WHAT YOU SHOULD DO:
Those lines of the following listing which contain the string "Transcript" should be returned.

EXTRACTED ENTRIES:
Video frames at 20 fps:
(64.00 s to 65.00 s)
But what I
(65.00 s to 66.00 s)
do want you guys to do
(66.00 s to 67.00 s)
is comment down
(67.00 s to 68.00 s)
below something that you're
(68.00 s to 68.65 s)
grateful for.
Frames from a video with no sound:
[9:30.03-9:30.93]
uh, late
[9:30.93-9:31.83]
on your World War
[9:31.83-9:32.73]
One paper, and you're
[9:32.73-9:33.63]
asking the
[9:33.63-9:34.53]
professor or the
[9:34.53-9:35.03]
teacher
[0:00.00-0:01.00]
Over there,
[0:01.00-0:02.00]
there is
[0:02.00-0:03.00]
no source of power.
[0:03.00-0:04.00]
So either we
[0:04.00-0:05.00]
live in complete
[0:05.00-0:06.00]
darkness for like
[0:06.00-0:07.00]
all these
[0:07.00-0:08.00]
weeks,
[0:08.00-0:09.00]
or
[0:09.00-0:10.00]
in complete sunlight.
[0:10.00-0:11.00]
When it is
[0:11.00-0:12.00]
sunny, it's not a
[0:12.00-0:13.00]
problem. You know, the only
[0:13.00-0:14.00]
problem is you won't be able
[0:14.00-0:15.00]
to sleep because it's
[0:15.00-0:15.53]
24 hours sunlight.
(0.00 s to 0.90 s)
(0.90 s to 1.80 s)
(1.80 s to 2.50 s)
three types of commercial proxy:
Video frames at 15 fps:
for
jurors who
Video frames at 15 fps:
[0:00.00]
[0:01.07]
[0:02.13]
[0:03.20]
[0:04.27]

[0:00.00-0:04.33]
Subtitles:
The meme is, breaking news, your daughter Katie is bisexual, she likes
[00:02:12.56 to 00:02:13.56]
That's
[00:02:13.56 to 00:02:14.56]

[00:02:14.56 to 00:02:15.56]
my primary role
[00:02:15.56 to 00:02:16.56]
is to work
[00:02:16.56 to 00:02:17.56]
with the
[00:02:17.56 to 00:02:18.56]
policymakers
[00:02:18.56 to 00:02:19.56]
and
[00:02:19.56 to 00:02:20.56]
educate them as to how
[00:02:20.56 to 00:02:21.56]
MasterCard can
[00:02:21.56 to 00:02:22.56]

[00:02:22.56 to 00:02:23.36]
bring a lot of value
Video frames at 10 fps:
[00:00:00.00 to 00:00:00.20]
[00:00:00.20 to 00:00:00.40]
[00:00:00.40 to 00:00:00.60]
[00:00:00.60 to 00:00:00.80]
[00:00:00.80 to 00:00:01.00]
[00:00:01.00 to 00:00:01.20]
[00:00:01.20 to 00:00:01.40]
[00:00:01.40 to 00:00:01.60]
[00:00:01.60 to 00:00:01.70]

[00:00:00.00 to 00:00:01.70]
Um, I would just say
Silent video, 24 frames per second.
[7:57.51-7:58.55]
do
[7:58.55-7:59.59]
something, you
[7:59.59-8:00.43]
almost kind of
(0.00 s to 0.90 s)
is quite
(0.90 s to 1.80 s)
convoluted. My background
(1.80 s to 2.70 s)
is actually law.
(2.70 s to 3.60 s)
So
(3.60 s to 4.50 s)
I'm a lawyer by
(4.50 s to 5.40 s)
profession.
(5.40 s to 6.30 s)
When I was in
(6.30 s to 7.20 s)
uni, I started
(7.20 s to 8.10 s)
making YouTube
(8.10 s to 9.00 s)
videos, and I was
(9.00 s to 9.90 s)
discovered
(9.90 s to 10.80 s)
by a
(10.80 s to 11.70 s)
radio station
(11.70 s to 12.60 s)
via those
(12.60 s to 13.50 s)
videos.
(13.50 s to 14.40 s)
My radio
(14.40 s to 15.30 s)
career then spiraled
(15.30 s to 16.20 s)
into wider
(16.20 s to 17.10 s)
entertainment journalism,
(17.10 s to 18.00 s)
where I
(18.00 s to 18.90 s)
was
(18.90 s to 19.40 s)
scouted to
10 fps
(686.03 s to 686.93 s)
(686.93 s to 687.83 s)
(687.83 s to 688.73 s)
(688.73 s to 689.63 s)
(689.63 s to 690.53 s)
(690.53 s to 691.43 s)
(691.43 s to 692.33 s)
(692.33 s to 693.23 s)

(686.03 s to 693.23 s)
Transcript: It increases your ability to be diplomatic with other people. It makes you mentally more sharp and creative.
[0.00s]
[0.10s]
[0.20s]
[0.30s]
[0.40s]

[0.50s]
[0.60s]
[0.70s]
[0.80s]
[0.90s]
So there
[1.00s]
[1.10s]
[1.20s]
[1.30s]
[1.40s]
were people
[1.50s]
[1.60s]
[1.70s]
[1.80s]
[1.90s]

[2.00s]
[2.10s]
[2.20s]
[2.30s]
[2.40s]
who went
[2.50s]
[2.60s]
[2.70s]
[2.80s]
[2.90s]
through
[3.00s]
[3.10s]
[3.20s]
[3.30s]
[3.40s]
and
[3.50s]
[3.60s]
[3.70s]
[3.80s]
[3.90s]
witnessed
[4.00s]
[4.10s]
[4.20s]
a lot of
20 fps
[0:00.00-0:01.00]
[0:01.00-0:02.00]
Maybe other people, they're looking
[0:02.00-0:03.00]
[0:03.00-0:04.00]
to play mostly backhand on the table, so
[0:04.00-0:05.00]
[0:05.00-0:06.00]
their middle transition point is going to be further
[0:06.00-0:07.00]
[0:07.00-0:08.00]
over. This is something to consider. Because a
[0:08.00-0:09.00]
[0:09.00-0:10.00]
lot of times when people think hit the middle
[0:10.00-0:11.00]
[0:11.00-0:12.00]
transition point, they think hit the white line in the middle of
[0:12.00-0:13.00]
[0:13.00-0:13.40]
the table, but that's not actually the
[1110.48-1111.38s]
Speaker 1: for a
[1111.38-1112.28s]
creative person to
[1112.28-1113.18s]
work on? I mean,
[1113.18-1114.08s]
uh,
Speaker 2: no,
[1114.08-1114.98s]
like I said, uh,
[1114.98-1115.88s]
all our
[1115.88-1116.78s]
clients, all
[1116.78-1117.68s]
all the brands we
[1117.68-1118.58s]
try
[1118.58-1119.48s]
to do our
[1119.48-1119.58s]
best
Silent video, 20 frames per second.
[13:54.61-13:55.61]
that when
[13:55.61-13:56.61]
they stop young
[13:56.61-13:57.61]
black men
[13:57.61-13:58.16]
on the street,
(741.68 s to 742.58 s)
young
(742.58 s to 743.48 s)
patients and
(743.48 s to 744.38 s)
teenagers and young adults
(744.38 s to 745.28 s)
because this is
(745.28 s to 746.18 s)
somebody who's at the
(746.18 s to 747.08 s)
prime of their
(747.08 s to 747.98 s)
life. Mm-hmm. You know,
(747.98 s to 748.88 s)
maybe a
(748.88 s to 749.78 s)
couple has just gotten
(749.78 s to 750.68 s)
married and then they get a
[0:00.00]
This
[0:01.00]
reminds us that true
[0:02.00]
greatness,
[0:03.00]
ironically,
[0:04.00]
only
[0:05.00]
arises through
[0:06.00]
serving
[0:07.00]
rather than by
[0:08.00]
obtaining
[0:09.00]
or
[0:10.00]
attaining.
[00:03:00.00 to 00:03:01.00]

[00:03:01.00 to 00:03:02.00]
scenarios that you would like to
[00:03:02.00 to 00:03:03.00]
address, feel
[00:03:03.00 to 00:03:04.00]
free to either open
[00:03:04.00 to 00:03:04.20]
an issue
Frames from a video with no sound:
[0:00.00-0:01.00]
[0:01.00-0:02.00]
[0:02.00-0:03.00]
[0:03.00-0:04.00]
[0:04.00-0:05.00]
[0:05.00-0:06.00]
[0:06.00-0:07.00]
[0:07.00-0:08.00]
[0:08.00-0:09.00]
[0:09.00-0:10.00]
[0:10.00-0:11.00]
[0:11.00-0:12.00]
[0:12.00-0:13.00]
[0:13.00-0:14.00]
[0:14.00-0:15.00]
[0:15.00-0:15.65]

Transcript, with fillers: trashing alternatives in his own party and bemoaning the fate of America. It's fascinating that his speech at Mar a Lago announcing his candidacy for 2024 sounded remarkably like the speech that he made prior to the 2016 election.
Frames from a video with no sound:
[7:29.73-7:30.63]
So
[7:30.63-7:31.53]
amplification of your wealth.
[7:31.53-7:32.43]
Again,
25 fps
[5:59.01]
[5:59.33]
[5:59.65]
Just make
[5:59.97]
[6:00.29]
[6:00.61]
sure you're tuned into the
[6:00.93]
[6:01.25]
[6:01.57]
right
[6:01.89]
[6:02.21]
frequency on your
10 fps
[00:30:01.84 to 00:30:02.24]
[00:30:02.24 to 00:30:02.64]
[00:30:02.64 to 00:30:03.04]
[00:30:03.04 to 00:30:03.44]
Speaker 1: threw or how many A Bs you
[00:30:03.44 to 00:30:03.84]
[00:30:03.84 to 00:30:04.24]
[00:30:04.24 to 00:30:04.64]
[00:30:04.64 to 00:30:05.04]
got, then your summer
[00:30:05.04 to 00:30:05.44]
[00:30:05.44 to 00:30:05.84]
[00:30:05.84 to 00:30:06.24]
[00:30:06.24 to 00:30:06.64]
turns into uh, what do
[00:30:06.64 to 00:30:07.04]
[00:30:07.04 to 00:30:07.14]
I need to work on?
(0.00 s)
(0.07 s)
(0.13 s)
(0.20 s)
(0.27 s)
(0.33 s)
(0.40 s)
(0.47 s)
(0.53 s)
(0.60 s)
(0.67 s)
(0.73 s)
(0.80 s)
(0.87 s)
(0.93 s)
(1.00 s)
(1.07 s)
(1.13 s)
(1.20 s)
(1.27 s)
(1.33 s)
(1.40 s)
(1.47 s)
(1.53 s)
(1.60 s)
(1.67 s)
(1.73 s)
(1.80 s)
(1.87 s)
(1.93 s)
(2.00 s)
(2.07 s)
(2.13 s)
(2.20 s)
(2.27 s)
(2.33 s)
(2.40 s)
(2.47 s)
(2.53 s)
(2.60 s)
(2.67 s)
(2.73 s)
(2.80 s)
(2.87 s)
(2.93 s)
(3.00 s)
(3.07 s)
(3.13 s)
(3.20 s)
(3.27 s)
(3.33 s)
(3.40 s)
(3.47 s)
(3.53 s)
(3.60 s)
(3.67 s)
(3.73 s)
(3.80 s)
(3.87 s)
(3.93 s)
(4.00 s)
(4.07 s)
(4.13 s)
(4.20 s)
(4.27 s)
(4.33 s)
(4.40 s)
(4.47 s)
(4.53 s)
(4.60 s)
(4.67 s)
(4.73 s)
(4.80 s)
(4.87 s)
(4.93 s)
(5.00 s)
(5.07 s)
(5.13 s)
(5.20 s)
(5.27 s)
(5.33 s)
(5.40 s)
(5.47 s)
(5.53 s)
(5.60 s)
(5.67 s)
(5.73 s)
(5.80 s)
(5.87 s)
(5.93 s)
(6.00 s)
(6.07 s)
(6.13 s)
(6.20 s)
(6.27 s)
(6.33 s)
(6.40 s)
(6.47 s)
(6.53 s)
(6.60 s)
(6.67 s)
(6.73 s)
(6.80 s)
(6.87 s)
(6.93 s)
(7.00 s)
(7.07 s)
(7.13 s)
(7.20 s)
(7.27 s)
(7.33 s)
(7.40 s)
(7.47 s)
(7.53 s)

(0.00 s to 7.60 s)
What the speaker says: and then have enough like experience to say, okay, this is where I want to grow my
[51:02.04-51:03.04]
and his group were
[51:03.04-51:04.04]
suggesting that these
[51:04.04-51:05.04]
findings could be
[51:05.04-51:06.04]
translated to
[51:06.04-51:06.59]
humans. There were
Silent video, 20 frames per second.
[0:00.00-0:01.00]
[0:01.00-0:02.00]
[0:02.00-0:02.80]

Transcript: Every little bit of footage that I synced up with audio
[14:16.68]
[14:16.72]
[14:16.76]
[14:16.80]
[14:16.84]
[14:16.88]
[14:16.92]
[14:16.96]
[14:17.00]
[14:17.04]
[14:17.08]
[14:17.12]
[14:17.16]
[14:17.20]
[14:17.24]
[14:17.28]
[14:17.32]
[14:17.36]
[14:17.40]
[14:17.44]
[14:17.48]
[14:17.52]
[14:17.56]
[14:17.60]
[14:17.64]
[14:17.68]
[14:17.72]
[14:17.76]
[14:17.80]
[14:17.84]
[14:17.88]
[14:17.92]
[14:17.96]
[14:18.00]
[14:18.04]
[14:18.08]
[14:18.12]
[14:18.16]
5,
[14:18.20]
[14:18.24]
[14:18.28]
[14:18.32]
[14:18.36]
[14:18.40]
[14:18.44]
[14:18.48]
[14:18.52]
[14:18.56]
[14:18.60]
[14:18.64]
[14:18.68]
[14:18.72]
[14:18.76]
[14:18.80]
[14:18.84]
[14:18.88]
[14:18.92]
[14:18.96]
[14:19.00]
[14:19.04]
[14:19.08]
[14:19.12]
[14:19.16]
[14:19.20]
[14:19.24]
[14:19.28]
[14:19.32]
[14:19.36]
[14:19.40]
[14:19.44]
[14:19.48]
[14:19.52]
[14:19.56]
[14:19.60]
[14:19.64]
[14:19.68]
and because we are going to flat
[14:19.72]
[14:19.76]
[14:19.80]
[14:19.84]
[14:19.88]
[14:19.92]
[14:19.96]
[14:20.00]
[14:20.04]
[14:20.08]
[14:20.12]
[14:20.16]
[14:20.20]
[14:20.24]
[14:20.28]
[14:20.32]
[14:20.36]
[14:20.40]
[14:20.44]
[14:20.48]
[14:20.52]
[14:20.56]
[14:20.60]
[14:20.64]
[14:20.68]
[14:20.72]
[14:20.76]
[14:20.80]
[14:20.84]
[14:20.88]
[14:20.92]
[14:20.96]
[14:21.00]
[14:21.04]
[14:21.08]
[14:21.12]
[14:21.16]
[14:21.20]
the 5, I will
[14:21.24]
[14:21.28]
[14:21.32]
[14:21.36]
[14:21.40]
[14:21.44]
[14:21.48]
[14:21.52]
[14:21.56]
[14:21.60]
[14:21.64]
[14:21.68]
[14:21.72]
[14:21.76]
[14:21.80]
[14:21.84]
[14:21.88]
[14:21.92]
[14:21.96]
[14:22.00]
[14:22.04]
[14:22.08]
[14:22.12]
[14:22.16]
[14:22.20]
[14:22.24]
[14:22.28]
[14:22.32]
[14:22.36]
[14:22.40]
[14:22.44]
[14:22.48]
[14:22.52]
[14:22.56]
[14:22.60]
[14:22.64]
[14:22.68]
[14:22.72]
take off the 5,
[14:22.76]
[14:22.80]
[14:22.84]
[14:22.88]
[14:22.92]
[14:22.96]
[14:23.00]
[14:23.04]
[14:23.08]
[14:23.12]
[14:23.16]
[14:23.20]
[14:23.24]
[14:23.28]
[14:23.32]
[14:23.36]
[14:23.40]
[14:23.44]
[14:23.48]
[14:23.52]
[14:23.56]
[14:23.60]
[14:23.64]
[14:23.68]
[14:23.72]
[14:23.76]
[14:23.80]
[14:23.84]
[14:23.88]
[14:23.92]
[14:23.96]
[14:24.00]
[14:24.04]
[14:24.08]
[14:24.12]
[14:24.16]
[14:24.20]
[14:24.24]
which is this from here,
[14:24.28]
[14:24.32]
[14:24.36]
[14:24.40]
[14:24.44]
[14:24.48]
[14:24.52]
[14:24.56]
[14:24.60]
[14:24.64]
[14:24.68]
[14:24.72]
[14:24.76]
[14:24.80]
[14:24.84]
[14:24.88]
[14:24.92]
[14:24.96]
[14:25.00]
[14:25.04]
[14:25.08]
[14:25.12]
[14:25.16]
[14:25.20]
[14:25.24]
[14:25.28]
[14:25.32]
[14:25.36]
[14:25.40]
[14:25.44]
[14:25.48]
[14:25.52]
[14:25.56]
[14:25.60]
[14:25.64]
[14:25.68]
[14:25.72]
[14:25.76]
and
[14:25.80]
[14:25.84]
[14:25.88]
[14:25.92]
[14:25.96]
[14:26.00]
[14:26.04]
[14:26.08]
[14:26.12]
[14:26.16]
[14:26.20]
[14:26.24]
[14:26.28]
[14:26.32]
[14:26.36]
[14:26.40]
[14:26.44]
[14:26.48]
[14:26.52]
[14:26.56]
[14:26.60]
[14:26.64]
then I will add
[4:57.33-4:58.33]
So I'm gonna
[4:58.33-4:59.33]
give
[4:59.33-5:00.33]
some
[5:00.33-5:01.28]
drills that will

RESPONSE TO THE TASK:
Transcript: It increases your ability to be diplomatic with other people. It makes you mentally more sharp and creative.
Transcript, with fillers: trashing alternatives in his own party and bemoaning the fate of America. It's fascinating that his speech at Mar a Lago announcing his candidacy for 2024 sounded remarkably like the speech that he made prior to the 2016 election.
Transcript: Every little bit of footage that I synced up with audio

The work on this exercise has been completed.